◆ Prompt: Every record, from first to last, should be written out again exactly.

[Data for this exercise — start]

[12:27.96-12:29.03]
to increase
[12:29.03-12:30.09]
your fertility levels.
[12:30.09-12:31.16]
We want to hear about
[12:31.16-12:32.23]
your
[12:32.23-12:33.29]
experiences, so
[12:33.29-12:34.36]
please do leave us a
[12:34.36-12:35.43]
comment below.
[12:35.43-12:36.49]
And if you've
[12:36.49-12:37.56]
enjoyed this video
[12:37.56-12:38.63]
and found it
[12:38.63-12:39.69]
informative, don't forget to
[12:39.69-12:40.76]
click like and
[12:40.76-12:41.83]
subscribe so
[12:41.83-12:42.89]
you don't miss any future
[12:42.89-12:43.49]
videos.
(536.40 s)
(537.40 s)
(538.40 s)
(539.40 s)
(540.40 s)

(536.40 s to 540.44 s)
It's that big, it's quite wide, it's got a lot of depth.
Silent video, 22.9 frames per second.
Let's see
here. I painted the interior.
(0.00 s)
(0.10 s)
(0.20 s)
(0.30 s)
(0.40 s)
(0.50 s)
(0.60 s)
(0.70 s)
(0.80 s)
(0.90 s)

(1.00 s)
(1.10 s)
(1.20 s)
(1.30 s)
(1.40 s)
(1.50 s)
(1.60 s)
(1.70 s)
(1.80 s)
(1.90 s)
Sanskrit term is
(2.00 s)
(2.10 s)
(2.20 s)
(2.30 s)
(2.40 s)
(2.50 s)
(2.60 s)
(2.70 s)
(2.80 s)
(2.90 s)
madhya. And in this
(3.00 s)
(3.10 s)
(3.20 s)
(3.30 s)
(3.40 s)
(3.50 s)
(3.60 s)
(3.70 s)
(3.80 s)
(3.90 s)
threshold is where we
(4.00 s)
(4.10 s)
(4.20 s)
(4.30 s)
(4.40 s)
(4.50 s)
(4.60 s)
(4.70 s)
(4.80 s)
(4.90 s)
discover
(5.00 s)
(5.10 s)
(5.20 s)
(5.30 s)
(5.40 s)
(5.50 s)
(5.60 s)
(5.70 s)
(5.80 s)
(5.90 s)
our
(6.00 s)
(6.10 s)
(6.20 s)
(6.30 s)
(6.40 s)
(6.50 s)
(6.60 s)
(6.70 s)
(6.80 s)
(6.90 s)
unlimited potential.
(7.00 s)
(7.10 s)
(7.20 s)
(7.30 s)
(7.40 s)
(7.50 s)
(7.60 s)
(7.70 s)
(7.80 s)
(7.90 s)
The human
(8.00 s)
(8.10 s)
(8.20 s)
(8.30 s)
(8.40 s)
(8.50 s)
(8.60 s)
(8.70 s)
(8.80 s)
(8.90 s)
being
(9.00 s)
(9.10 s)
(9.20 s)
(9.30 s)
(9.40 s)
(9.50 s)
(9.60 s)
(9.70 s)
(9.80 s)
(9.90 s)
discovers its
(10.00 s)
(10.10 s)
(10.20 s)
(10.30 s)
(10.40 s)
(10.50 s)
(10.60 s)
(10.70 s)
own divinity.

[Data for this exercise — finish]

◆ Answer to this exercise:
[12:27.96-12:29.03]
to increase
[12:29.03-12:30.09]
your fertility levels.
[12:30.09-12:31.16]
We want to hear about
[12:31.16-12:32.23]
your
[12:32.23-12:33.29]
experiences, so
[12:33.29-12:34.36]
please do leave us a
[12:34.36-12:35.43]
comment below.
[12:35.43-12:36.49]
And if you've
[12:36.49-12:37.56]
enjoyed this video
[12:37.56-12:38.63]
and found it
[12:38.63-12:39.69]
informative, don't forget to
[12:39.69-12:40.76]
click like and
[12:40.76-12:41.83]
subscribe so
[12:41.83-12:42.89]
you don't miss any future
[12:42.89-12:43.49]
videos.
(536.40 s)
(537.40 s)
(538.40 s)
(539.40 s)
(540.40 s)

(536.40 s to 540.44 s)
It's that big, it's quite wide, it's got a lot of depth.
Silent video, 22.9 frames per second.
Let's see
here. I painted the interior.
(0.00 s)
(0.10 s)
(0.20 s)
(0.30 s)
(0.40 s)
(0.50 s)
(0.60 s)
(0.70 s)
(0.80 s)
(0.90 s)

(1.00 s)
(1.10 s)
(1.20 s)
(1.30 s)
(1.40 s)
(1.50 s)
(1.60 s)
(1.70 s)
(1.80 s)
(1.90 s)
Sanskrit term is
(2.00 s)
(2.10 s)
(2.20 s)
(2.30 s)
(2.40 s)
(2.50 s)
(2.60 s)
(2.70 s)
(2.80 s)
(2.90 s)
madhya. And in this
(3.00 s)
(3.10 s)
(3.20 s)
(3.30 s)
(3.40 s)
(3.50 s)
(3.60 s)
(3.70 s)
(3.80 s)
(3.90 s)
threshold is where we
(4.00 s)
(4.10 s)
(4.20 s)
(4.30 s)
(4.40 s)
(4.50 s)
(4.60 s)
(4.70 s)
(4.80 s)
(4.90 s)
discover
(5.00 s)
(5.10 s)
(5.20 s)
(5.30 s)
(5.40 s)
(5.50 s)
(5.60 s)
(5.70 s)
(5.80 s)
(5.90 s)
our
(6.00 s)
(6.10 s)
(6.20 s)
(6.30 s)
(6.40 s)
(6.50 s)
(6.60 s)
(6.70 s)
(6.80 s)
(6.90 s)
unlimited potential.
(7.00 s)
(7.10 s)
(7.20 s)
(7.30 s)
(7.40 s)
(7.50 s)
(7.60 s)
(7.70 s)
(7.80 s)
(7.90 s)
The human
(8.00 s)
(8.10 s)
(8.20 s)
(8.30 s)
(8.40 s)
(8.50 s)
(8.60 s)
(8.70 s)
(8.80 s)
(8.90 s)
being
(9.00 s)
(9.10 s)
(9.20 s)
(9.30 s)
(9.40 s)
(9.50 s)
(9.60 s)
(9.70 s)
(9.80 s)
(9.90 s)
discovers its
(10.00 s)
(10.10 s)
(10.20 s)
(10.30 s)
(10.40 s)
(10.50 s)
(10.60 s)
(10.70 s)
own divinity.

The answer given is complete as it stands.